The data:
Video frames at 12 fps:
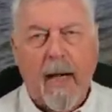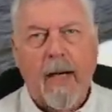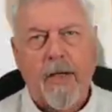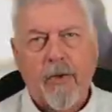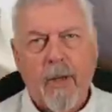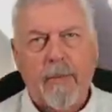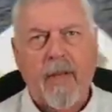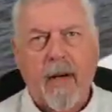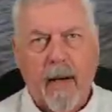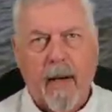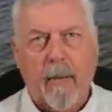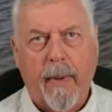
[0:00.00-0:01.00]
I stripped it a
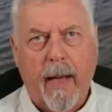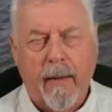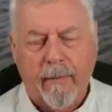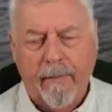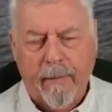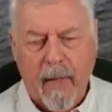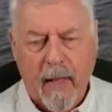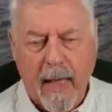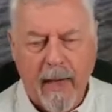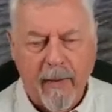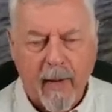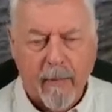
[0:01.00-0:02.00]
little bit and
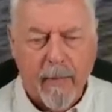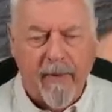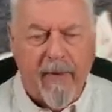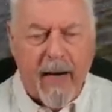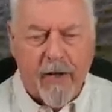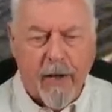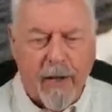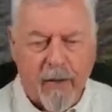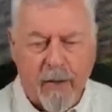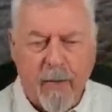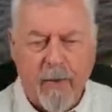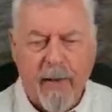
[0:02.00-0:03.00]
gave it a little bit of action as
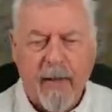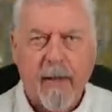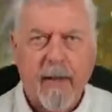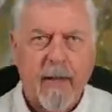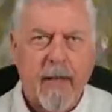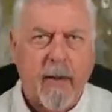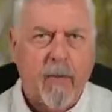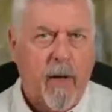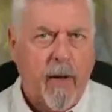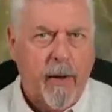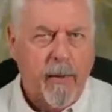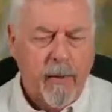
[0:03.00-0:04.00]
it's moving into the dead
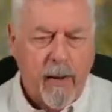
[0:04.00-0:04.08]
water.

What is required: Starting at the line that contains "[0:01.00-0:02.00]", write out every line through the final line of the entries, word for word; skip any pictures.

Expected answer:
[0:01.00-0:02.00]
little bit and
[0:02.00-0:03.00]
gave it a little bit of action as
[0:03.00-0:04.00]
it's moving into the dead
[0:04.00-0:04.08]
water.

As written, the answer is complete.